JACKSON lost consciousness again, soon after. It seemed his mental struggle had jerked him briefly into consciousness, but after his mind realized nothing was about to dispose of him in some obscenely graphic manner, the toll of the past few days caught up with him and he nodded off. Not even the threat of imminent death could stop his body from taking a break.
So it was with great annoyance did he awaken when he was unceremoniously dragged from the carriage and dumped onto the cold, snowy floor. He snarled.
“What the hell is the big—”
Jackson immediately stopped cursing when he saw the killing glare Walter, the manservant, gave him. Weiss walked out from behind the old man. Her eyes softened slightly.
“Do you need help getting up?”
Jackson frowned. He tried wiggling his arms. They didn’t respond. Walter sighed, knelt to one knee, and hauled him up.
Jackson glared at the man. He was surprisingly strong. Walter, in return, gave him a thin smile.
“Thief; this is the last source of free-flowing water before we reach our destination in the city.”
Jackson grunted. He glanced around, and saw that they were at a bank of a stream. The carriage continued on behind him, in an upstream direction, even though there was no one inside. Jackson was confused.
“And? So? I don’t get what that has to do with...”
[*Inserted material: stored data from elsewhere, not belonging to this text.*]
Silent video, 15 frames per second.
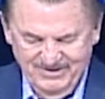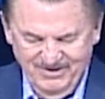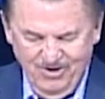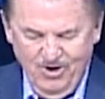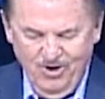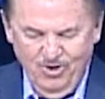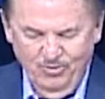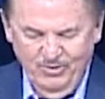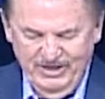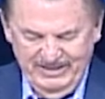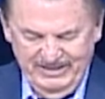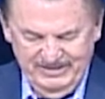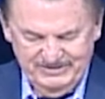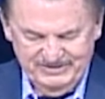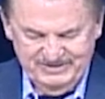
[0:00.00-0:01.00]

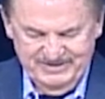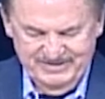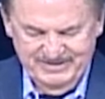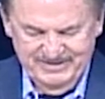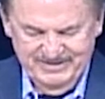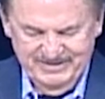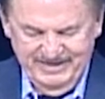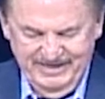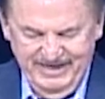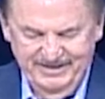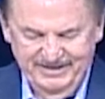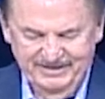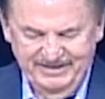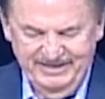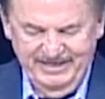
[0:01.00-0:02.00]
Always
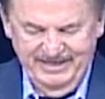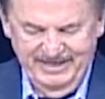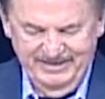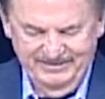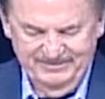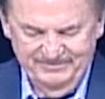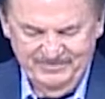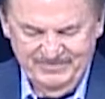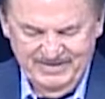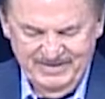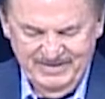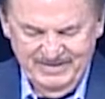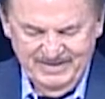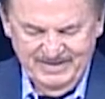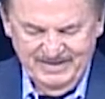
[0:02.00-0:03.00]
and again
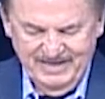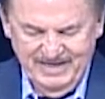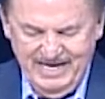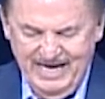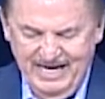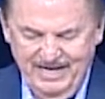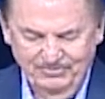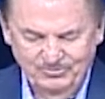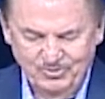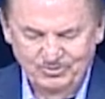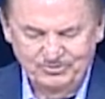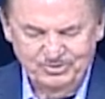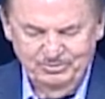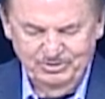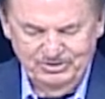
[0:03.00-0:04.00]
I am
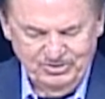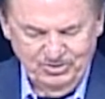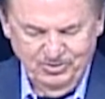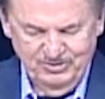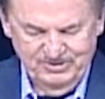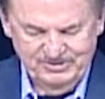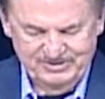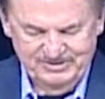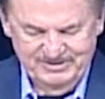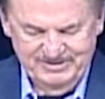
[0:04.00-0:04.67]
going to rejoice.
His voice trailed off as he saw Walter produce his clothes in one hand, bloody and torn. In the other hand, he was holding rectangular block of something yellow.
Jackson’s eyes narrowed.
“What’s the meaning of this?”
The old man didn’t smile, but Jackson could feel the smugness emanating off him. Weiss stood behind Walter, arms crossed. She remained motionless, but Jackson knew she had a hand in this. He hissed. He would not be taken for a fool.
Walter spoke, slowly and deliberately.
“As a lowlife and parasite, we can understand your lack of better wear. However…”
Walter grinned. It was not a good smile.
“Even the most ragged mutt understands the importance of cleanliness.”
Jackson’s mouth dropped open. And stayed open.
“The first few days, understandable. You had taken great wounds, and needed recovery. However, by now…”
Weiss gestured with her right hand. The hard covering on Jackson’s limbs shattered. He stumbled back, slightly shocked at this unexpected display of power, landing again on his ass in the snow. To his surprise, his arms no longer throbbed with pain. He glanced at his arms in amazement then looked back at Weiss, who by now had walked past him and was clambering back into the carriage, which continued on forwards, following the side of the streambank. Walter’s voice broke Jackson from his reverie.
“…Your hygiene is atrocious. Should you want to continue to benefit from our protection, you will clean yourself.”
Walter pointed one finger at the ice-cold stream. Jackson was completely and utterly flabbergasted. Sure, this was a world where werewolves stalked the land. Check. There was a young teenage girl here who was also a sorceress, and in the time it had taken for him to beat three werewolves, she had killed thirty. Check. Swords now beat guns. Check.
But. A bath? In this time? In this place?
“Are you mad?”
Jackson blurted out, incredulous. He began to laugh, long and hard.
“You aren’t seriously expecting me to take a bath? Right?”
He doubled over in the snow, tears falling from his eyes.
“Oh god! A bath! Really! In the winter snow, surrounded by werewolves and demons! A bath!”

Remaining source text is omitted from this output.